Ruthie shrugs. “The doctor would know if there was any chance of that.” Her glance shifts to Roy. “Gosh, but he’s awfully cute, Izzie. And to think you were the one to find him.”
I roll my eyes. “A lot of good that does.”
Roy has been invited to have lunch with us at the hotel. Helga, who has been resting most of the morning, is looking a little less ghostlike. But everyone is watching her for signs of rabies, just in case the tetanus shot didn’t do the job.
Questions are directed at her by worried well-wishers from all over the dining room. “How much does your leg hurt now?” “Is there any kind of burning sensation where you were bitten?” “Are you sure the wound isn’t infected?” “Have you got a headache?” “Can you drink water?”
After Helga wanly assures everyone that she has no symptoms of rabies, interest focuses on Roy who, by now, admits to our meeting in the woods. He asks me how my “snake bite” is doing and did I remember to suck the venom out after I got back to Moskin’s?
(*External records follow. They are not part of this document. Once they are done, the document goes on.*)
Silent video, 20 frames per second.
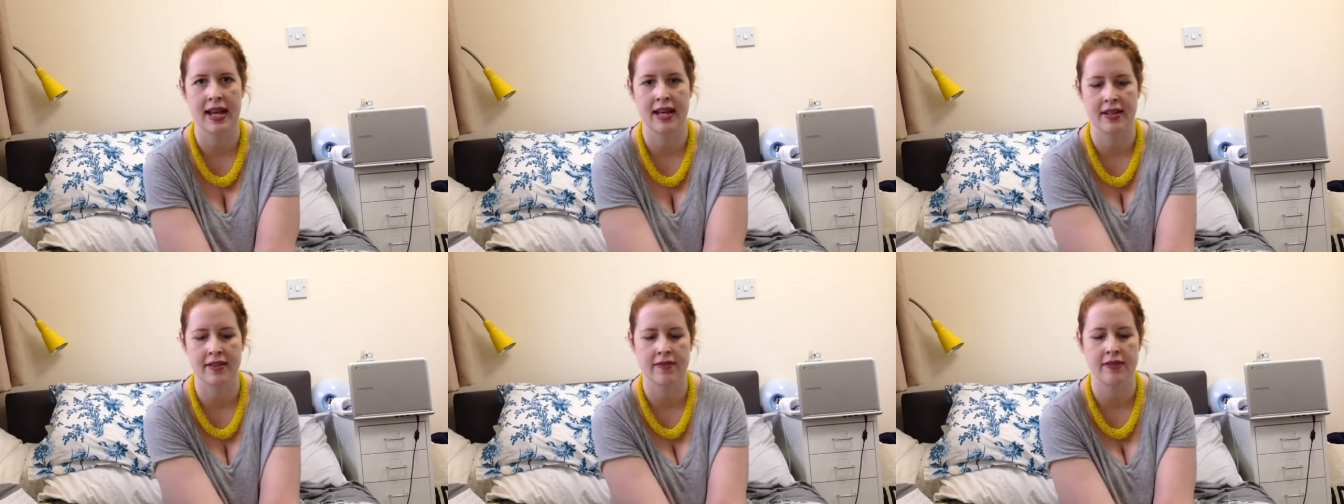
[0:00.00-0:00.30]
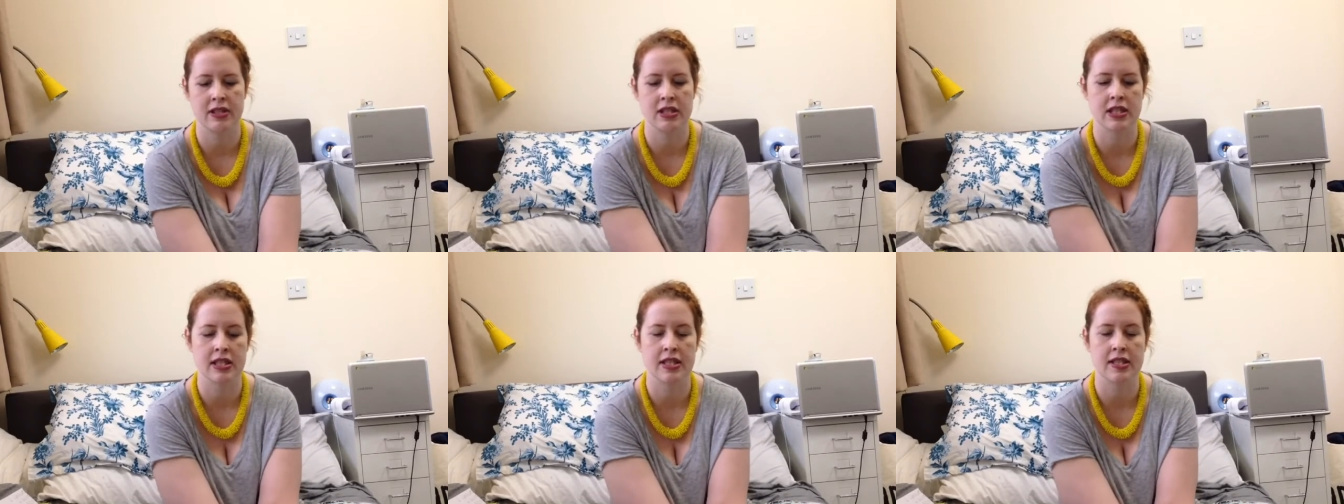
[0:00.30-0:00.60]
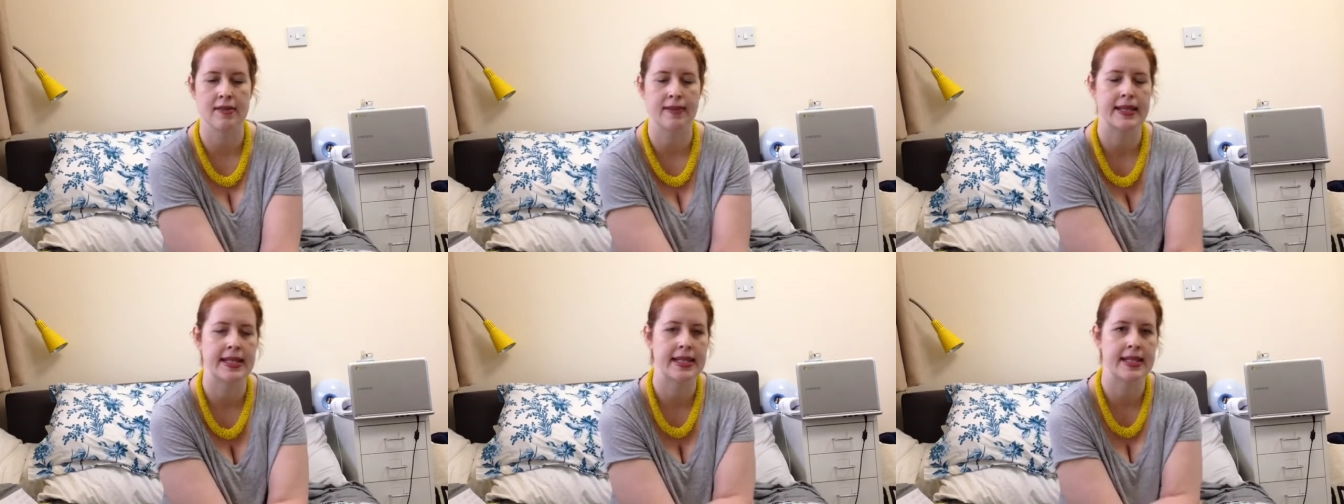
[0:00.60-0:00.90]
artificially
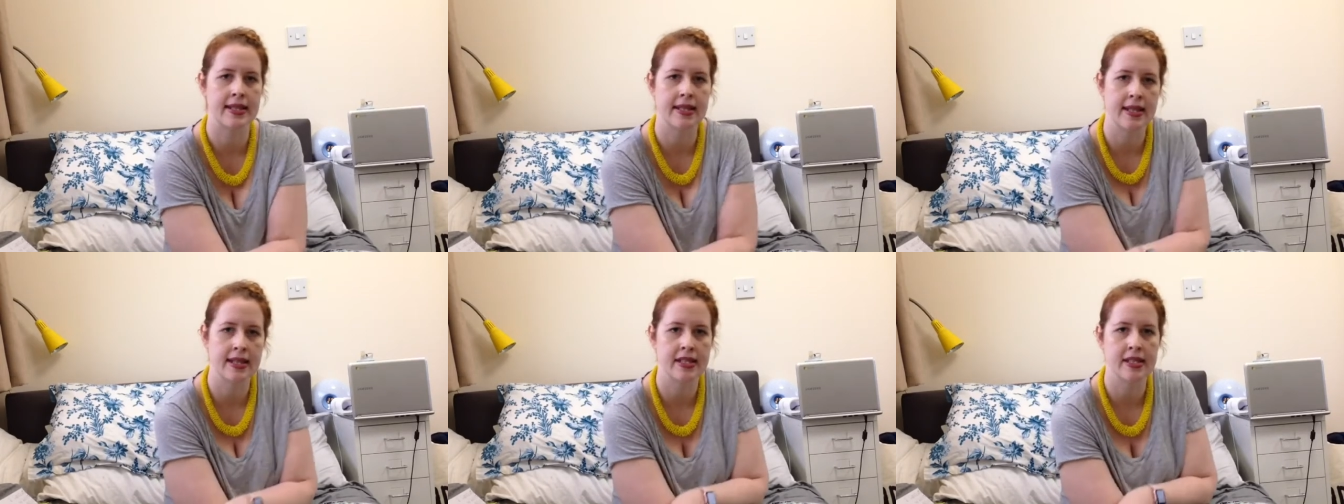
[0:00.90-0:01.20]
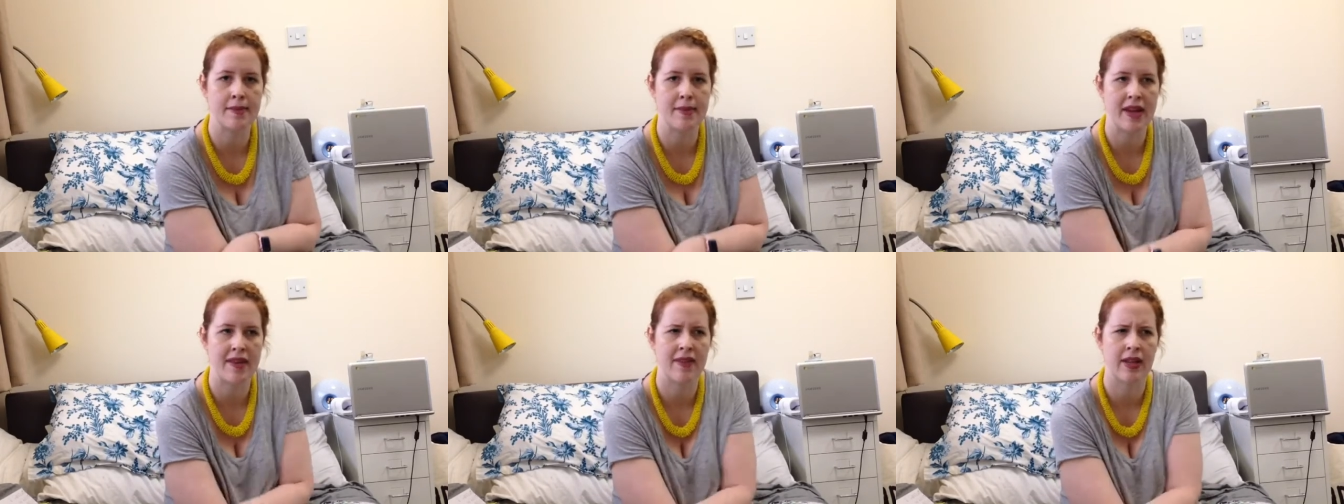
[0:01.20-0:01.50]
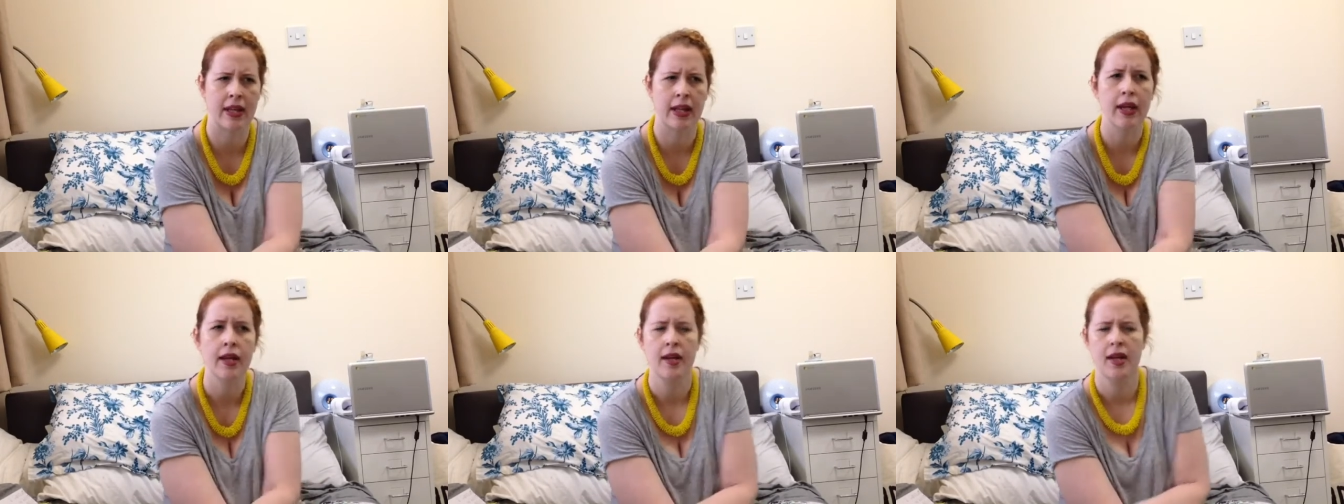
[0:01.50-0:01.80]
sweetened things I'm
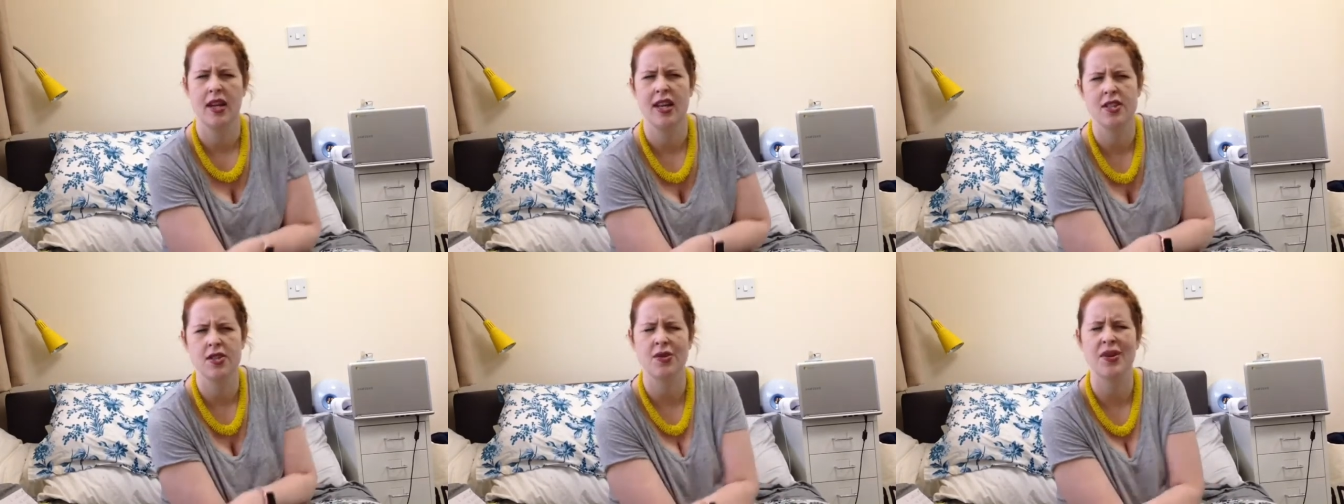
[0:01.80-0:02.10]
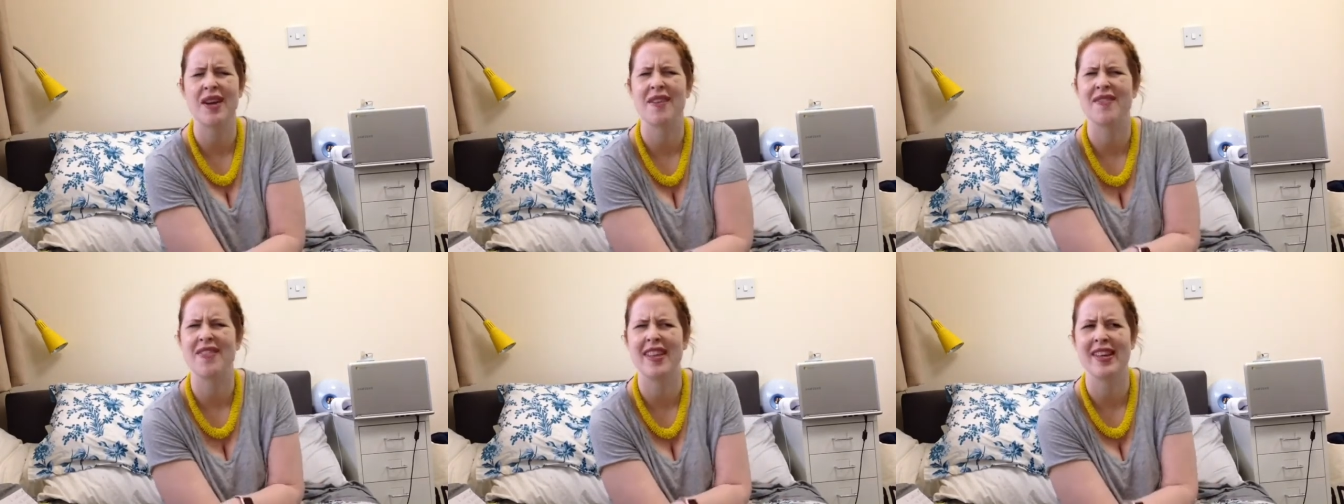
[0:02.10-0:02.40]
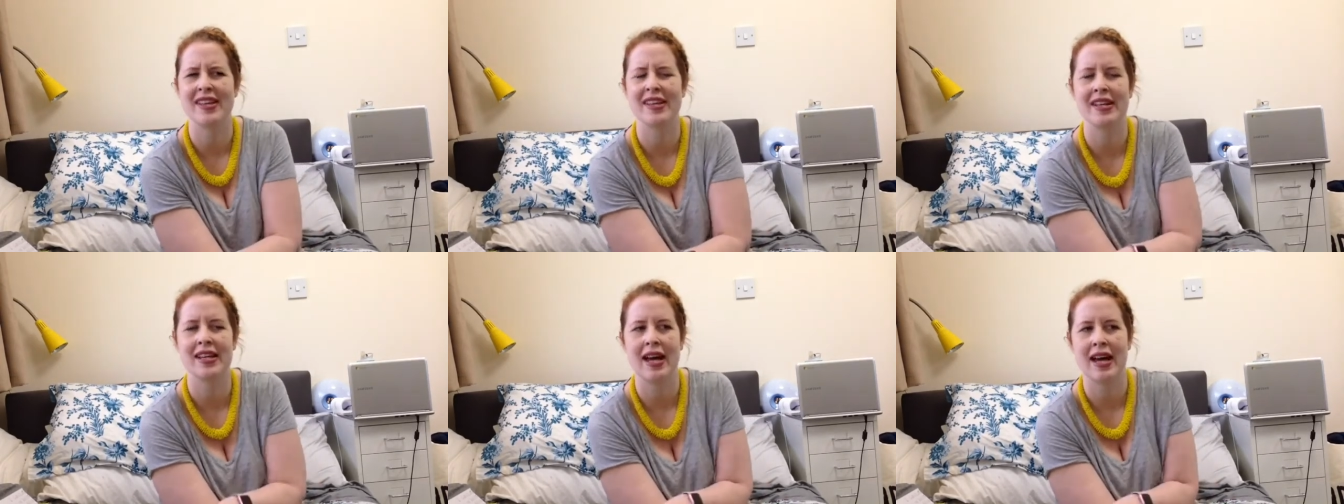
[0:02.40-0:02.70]
having. Still have
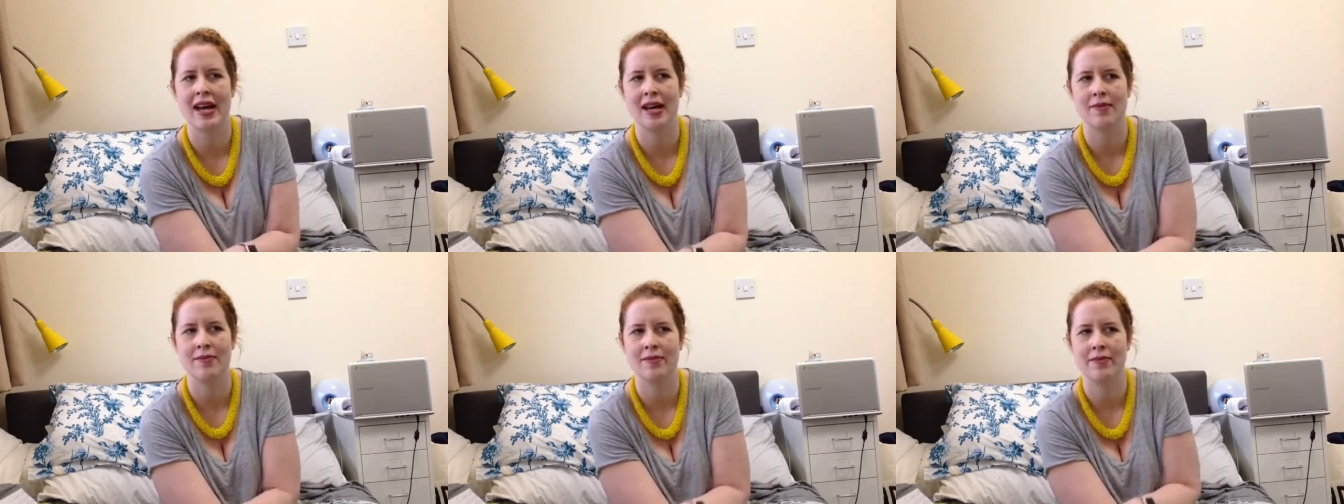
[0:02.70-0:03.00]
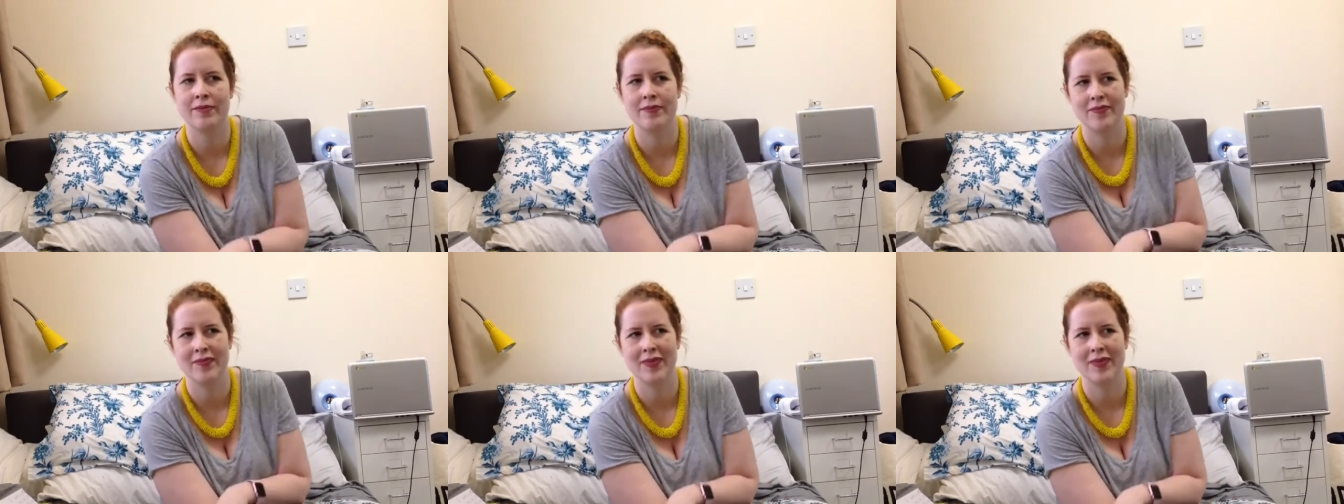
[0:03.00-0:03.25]
the um,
I don’t think this is very funny. And it lands me in trouble with my parents. My mother immediately demands an “explanation” and promises that we’ll “talk about this later.” Which makes me feel like a baby in front of Roy and Helga, who are the golden couple at the table.
Both my father and Mr. F. want to know how come Roy enlisted in the Navy and whether he thinks it’s better to choose your branch of service or wait to be drafted. I know my father is thinking about my brother Arnold, who’s getting awfully close to being assigned a draft number. Roy, it turns out, is seventeen and just out of boot camp, which is why he’s on furlough waiting for an assignment, maybe in the Pacific, maybe somewhere else. Helga gazes at him worshipfully as he relates his plans for the future. He is only a raw seaman at the moment, but he might as well be an admiral as far as she’s concerned. And doesn’t Roy know it? And isn’t he just eating it up?
Lunch is finally over and Helga has been ordered by all the grownups to go back to her room and rest. Minnie Moskin herself comes out of the kitchen with a glass of half-milk and half-cream and a tray of her thick round cookies for Helga to take to her room. Mrs. F. carries the tray for her as she limps off toward the annex, while Roy stands looking after Helga wistfully.
I rush up to Roy, dragging Ruthie behind me, and I introduce them. “You should have come to the casino last night. We had such a great time,” I tell him, poking Ruthie and crossing my fingers behind my back.
“Yeah,” Roy sighs, his eyes still focused on Helga’s slowly retreating figure. “But how was I supposed to know she’d be there? I figured it would just be a bunch of kids or a lot of older folks.”
“Oh, thanks a lot,” I reply. Even Ruthie looks hurt at Roy’s remark. “So how long is this furlough of yours, anyway?” I ask the great lover.
“Just one more day.”
“Quel dommage!” I know it’s not nice of me but I just can’t help it.
“Whatever that’s supposed to mean,” Roy mutters as he starts sauntering off...the last he’ll probably see of Shady Pines.